#### Problem requirements
Reproduce exactly the lines from the one that holds "[0:01.00-0:02.00]" through the last line of the entries, both ends included, but not the pictures.

#### Data to examine
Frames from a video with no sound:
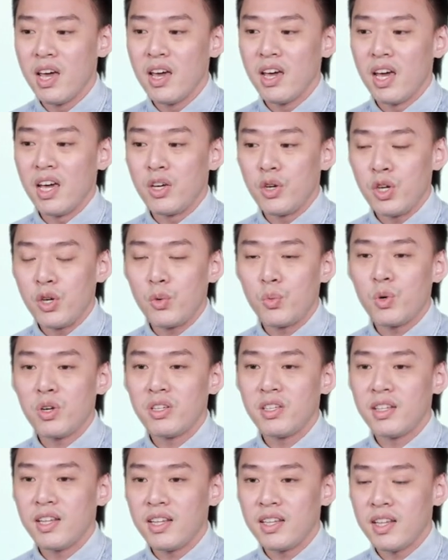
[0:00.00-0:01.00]
It
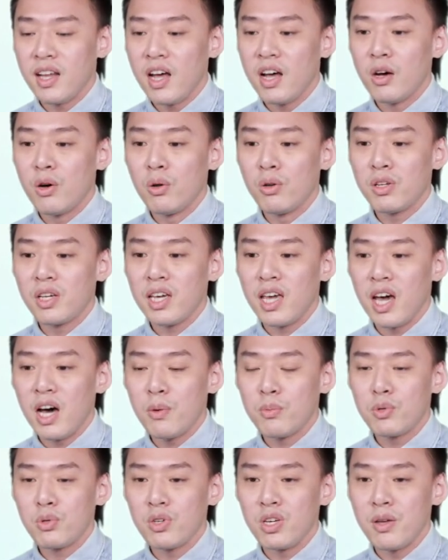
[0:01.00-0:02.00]
will not only
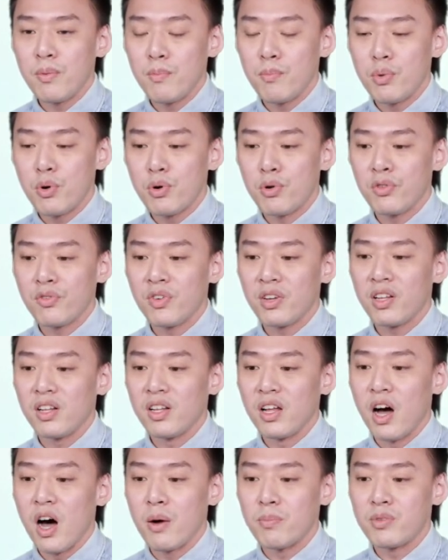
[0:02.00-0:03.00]
help to improve
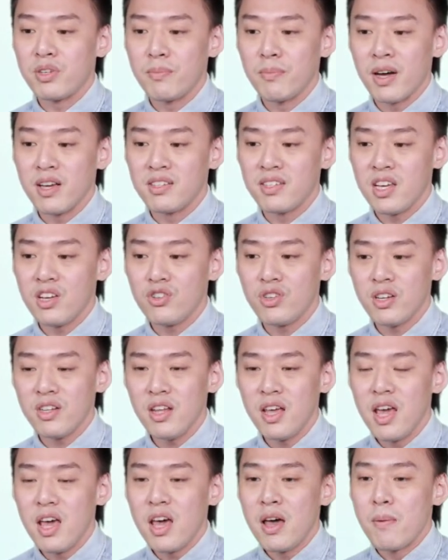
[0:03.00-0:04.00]
optimization,
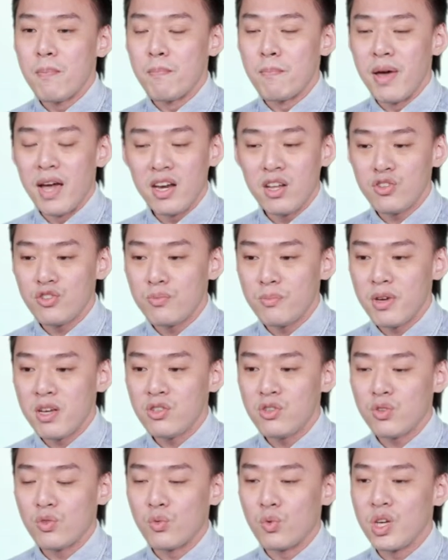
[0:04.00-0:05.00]

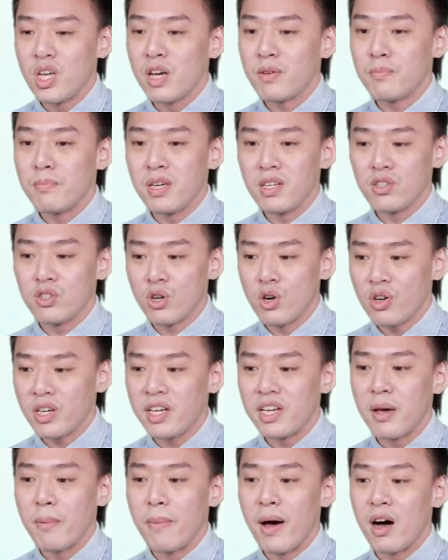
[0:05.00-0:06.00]
management we have been
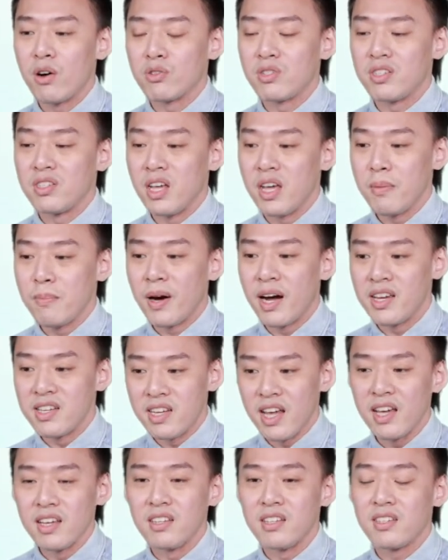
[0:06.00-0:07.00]
talking about day by
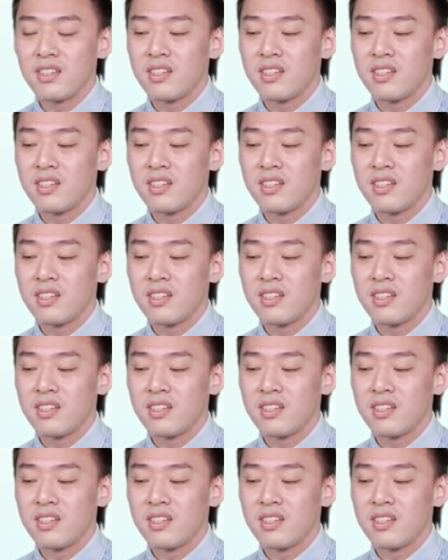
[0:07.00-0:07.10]
day,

#### Task answer
[0:01.00-0:02.00]
will not only
[0:02.00-0:03.00]
help to improve
[0:03.00-0:04.00]
optimization,
[0:04.00-0:05.00]

[0:05.00-0:06.00]
management we have been
[0:06.00-0:07.00]
talking about day by
[0:07.00-0:07.10]
day,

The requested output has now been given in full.